There are also particular protocols in place for students who are considered high-risk in regard to Covid-19, she confirmed. In addition, Ms Stenson said the students themselves have discussed the importance of complying with national guidance and this has also been communicated by the RCSI.

Nevertheless, there is still a degree of worry among students about the potential for unexpected developments that may affect placements and exams. “I am hopeful the contingency plan will cover every possible outcome and we have been given some insight into what those plans are if things were going to change. But because we are going into final year, we are going to be working as doctors in a matter of months so the closer we get to graduating the more concerned [we are] that you might not get the skills or might not get the exposure… but we have been reassured those things won’t happen.”
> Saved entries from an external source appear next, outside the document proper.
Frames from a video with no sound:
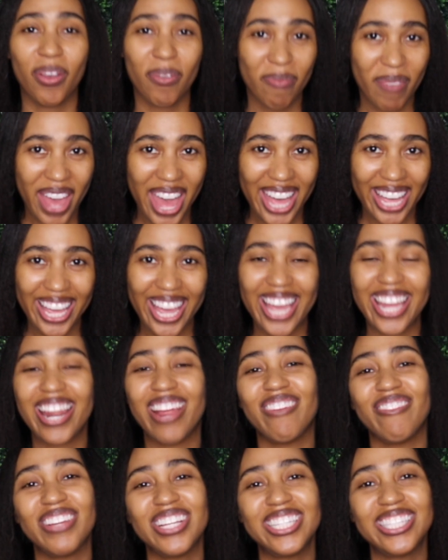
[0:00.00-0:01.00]
I'm back and
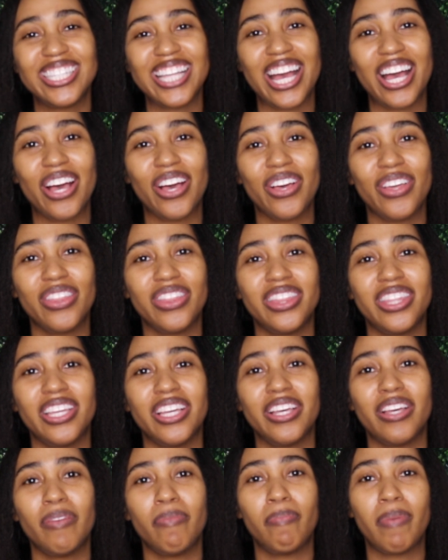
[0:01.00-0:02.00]
I rinsed out
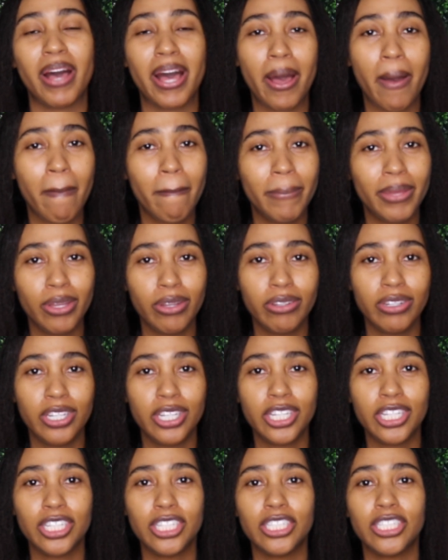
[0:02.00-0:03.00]
the bond
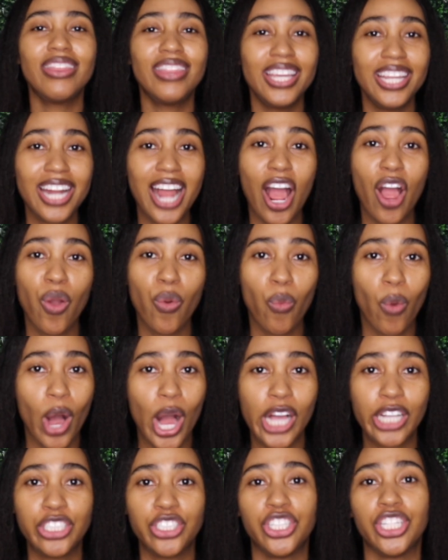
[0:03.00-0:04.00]
builders, then I
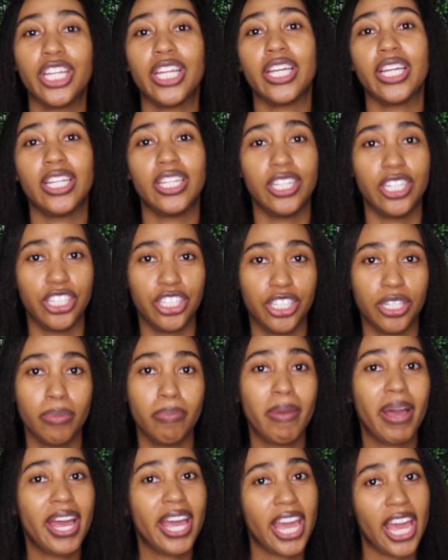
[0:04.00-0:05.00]
washed and
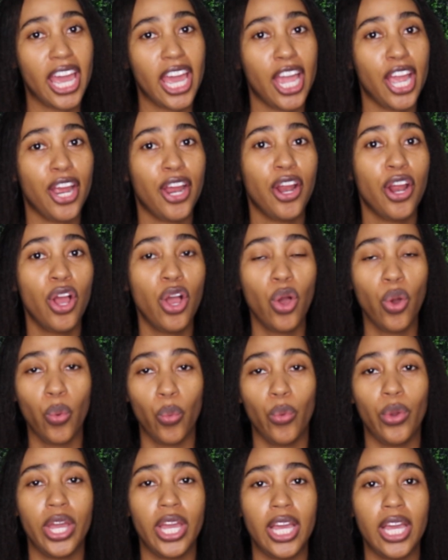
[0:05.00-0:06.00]
conditioned my hair
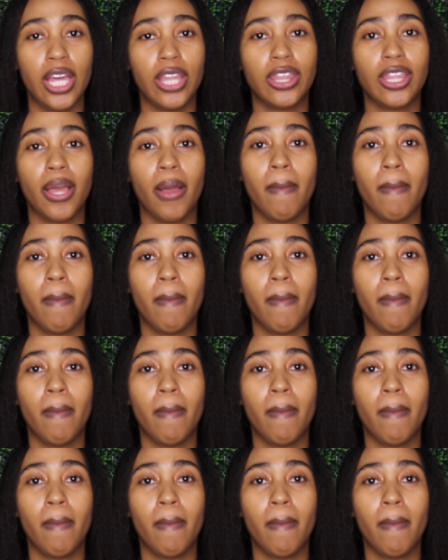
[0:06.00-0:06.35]
with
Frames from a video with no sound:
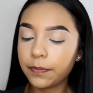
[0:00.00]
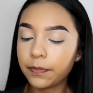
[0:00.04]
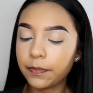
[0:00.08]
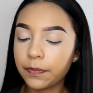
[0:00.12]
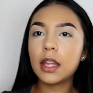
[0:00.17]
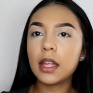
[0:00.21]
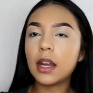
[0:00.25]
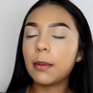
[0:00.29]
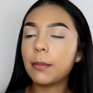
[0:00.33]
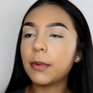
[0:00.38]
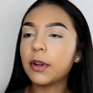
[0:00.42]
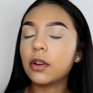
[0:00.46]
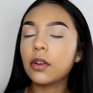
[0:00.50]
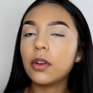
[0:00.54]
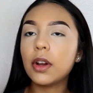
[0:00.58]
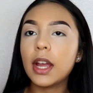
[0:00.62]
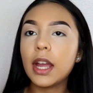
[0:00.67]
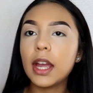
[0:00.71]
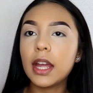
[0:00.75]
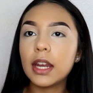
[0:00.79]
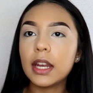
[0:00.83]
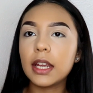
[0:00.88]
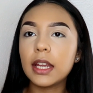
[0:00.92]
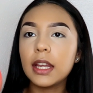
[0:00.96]
and then I'm gonna go
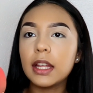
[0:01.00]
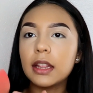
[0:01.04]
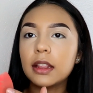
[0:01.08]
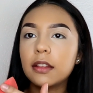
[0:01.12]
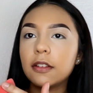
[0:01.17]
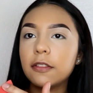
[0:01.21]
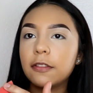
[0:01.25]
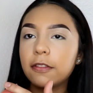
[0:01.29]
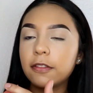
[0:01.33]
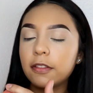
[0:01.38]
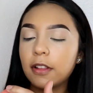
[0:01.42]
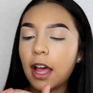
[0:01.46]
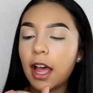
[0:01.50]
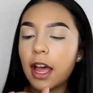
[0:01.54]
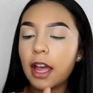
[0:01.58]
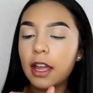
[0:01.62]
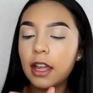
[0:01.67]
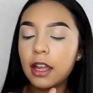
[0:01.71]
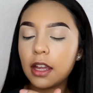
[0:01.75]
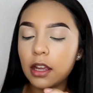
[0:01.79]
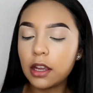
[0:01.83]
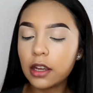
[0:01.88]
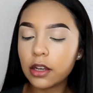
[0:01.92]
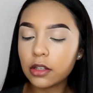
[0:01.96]
ahead and get the
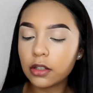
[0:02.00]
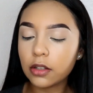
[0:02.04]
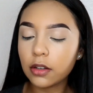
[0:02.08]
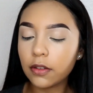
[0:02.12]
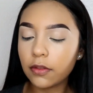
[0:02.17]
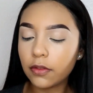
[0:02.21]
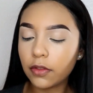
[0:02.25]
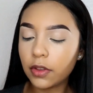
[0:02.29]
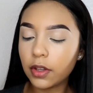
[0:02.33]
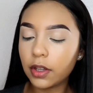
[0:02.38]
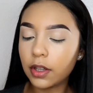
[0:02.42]
flat edge of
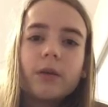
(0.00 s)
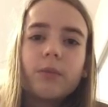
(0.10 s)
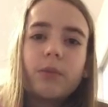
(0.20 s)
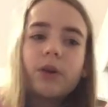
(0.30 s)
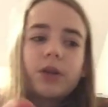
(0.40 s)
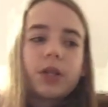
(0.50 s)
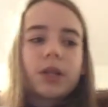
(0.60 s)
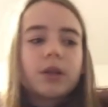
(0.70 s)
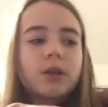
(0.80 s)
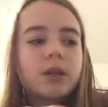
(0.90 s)
but
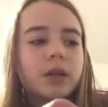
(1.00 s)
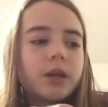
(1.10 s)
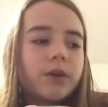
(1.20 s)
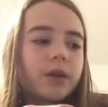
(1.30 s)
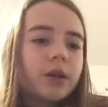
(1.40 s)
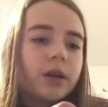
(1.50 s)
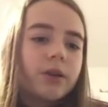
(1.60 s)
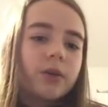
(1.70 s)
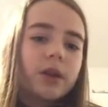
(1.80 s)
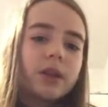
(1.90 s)
now that I
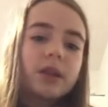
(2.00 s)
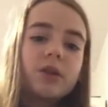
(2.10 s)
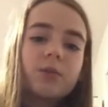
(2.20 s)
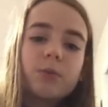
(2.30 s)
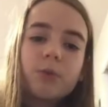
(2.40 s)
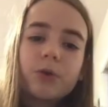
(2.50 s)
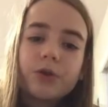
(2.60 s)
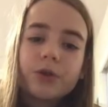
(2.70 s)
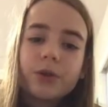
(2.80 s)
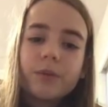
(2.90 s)
know that that is
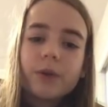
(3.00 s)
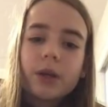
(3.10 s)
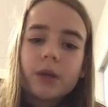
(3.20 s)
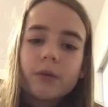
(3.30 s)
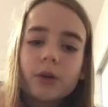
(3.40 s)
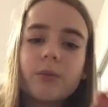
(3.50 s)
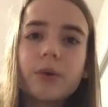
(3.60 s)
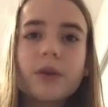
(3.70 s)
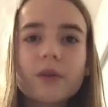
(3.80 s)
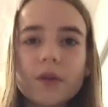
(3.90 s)
proportional, I'm going to
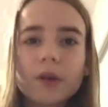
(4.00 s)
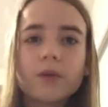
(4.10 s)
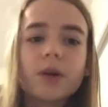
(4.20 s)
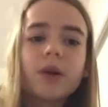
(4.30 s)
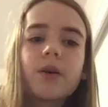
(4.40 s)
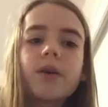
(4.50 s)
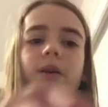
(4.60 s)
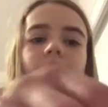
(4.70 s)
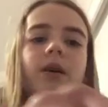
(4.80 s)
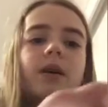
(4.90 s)
put this out here.
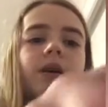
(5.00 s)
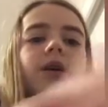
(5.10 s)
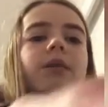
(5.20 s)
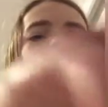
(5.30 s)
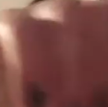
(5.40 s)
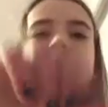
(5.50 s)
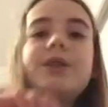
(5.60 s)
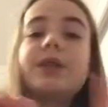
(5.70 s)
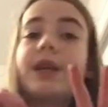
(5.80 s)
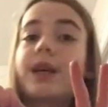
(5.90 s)
I'm going
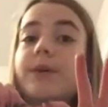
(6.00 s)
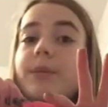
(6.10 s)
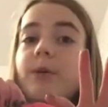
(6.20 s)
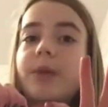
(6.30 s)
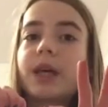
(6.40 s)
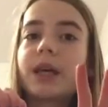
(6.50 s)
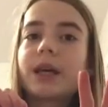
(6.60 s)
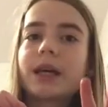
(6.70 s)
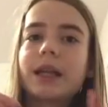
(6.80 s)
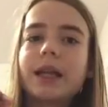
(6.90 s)
to take my pink
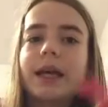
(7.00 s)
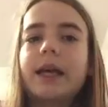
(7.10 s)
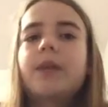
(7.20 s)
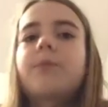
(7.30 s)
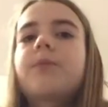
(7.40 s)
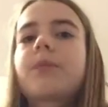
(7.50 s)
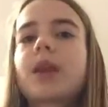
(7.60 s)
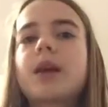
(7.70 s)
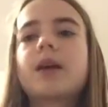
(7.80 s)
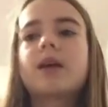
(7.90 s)
clay,
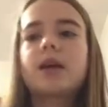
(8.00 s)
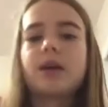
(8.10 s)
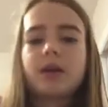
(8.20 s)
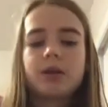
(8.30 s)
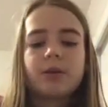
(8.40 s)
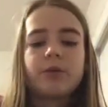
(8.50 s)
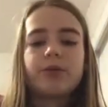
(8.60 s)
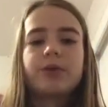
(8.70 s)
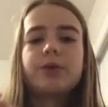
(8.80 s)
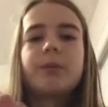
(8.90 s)
and I'm
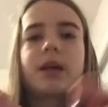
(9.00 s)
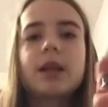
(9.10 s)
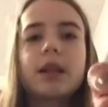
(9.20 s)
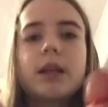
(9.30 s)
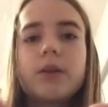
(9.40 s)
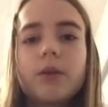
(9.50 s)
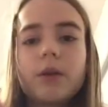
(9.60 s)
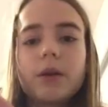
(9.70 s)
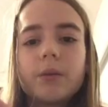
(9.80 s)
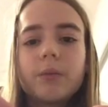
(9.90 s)
going to make little
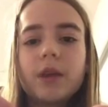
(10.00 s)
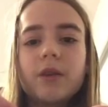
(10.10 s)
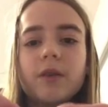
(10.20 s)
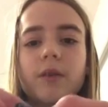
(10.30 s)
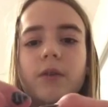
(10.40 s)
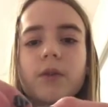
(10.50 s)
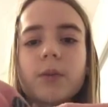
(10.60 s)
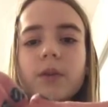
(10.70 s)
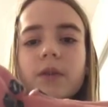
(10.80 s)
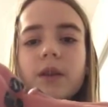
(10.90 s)
pieces to go
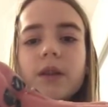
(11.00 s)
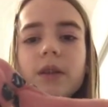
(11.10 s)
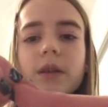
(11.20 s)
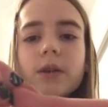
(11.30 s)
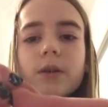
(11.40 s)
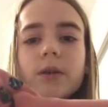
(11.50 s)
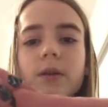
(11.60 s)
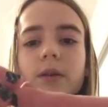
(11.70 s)
inside the ear.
Last spring, the class above Ms Stenson’s graduated early in extraordinary circumstances as the Covid-19 crisis rapidly unfolded. “That was, in a way, scary and I remember them saying to us, ‘you might think this has really affected us, but it will actually affect you guys coming up next after us the most’. I am seeing that now, because obviously we have online teaching, we had to do our exams online and things like that, and it worked, it was just a case of adapting to that.”

Adapting to evolving circumstances will be part of life as a doctor, noted Ms Stenson. “Not many doctors can say they were on placement during a global pandemic… as students we feel we can learn a lot and go out and be better doctors hopefully.”